Узкой лесенкой мы спустились в подвал. Он ни разу не оглянулся, когда я спотыкалась о какую-то рухлядь. Наконец во мраке вспыхнул прямоугольник света. Я оказалась в сильно прокуренном помещении. Под потолком горела лампочка без абажура. Несколько мужчин играли за столом в карты, среди них был ты. Увидев меня, поднялся. Я с трудом узнала твое лицо. Все быстро ушли, и мы остались одни. Ты обнял меня, и я почувствовала запах сигарет и водки, точнее, самогона. Мы долго стояли, прижавшись друг к другу. Я ощутила напор твоего тела, потом услышала учащенное дыхание. Ты поднял мне юбку. Я боялась, что кто-нибудь войдет, а еще этот запах самогона… Хотела тебя остановить, но не смогла. Ведь это был ты. Словно читая мои мысли, ты прошептал:
— Сюда никто не войдет.
Ты подхватил меня, и через минуту я уже лежала на кровати с металлической сеткой, которая немилосердно скрипела. У нас даже не было времени, чтобы раздеться. Одним движением ты стянул с меня трусы. Первый раз в жизни ты не посчитался с моими желаниями. Мне казалось, что ты насиловал меня. А может, все дело в этой обстановке… Но ведь ты просто хотел найти во мне убежище от страха и одиночества. Значит, вину я должна искать в себе. Кровать пела, переливаясь на разные голоса, наверное, сетка была ржавой. Я боялась, что нас слышно во всем доме, однако ничего не могла поделать. Ты вбирался в меня все сильнее, все больнее, но я сжимала ногами твои бедра, хотела, чтобы ты чувствовал, что я — с тобой. Наконец ты вышел из меня со стоном, застрявшим где-то в горле. И вновь я любила тебя. Такого беззащитного. Мы лежали без движения, и неожиданно я поняла, что ты спишь, даже слегка похрапываешь. Это тоже было мне знакомо. Через несколько минут ты проснулся.

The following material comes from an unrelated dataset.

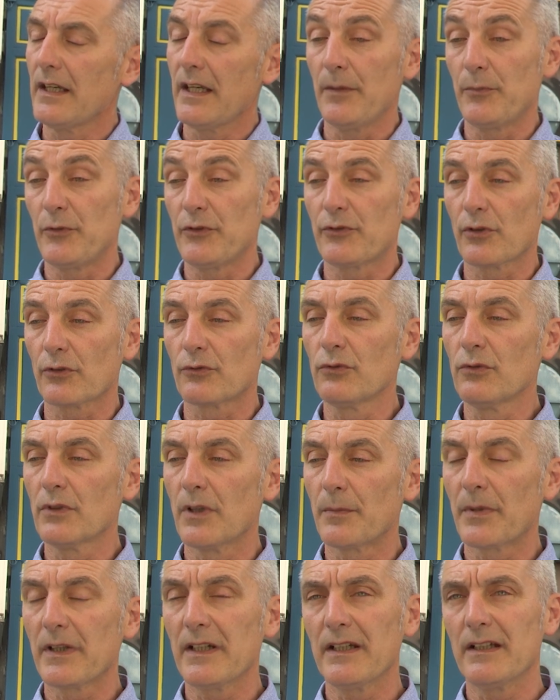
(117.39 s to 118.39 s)
Et puis surtout,
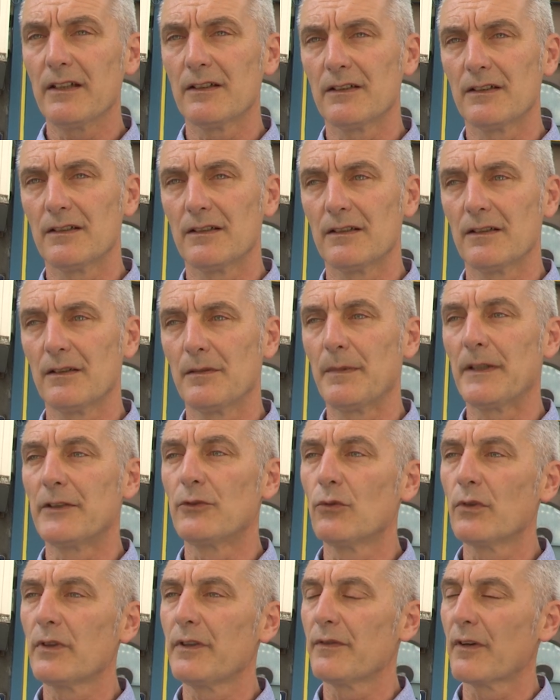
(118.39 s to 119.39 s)
après, euh, ben, nous,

— Неужели я заснул? — с удивлением спросил ты. Никогда так прежде не тревожась, потому что мы всегда были в своей кровати.

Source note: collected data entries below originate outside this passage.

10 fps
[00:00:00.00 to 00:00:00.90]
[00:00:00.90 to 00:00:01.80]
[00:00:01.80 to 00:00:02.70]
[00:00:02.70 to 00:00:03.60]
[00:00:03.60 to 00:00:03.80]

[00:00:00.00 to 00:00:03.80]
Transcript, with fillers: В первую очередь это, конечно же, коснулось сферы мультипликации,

Потом мы говорили. Ты рассказал мне, что дело очень серьезное. Начали арестовывать людей, с которыми ты был связан во время конспирации.
— Таким, как я, выносят смертные приговоры, — тихо проговорил ты.
— Знаю, — коротко отозвалась я.
— Я вынужден бежать за границу, Кристина. Через две недели меня перебросят…
Твои слова отозвались во мне гулким эхом. Все чувства во мне атрофировались. Откуда-то издалека раздался твой голос:
— Как я могу тебя с ними оставить?
— Ты должен спасаться, — ответила я.
Мы смотрели друг на друга. То неприятное выражение уже стерлось, и я не помнила его. Было только твое лицо, был только ты.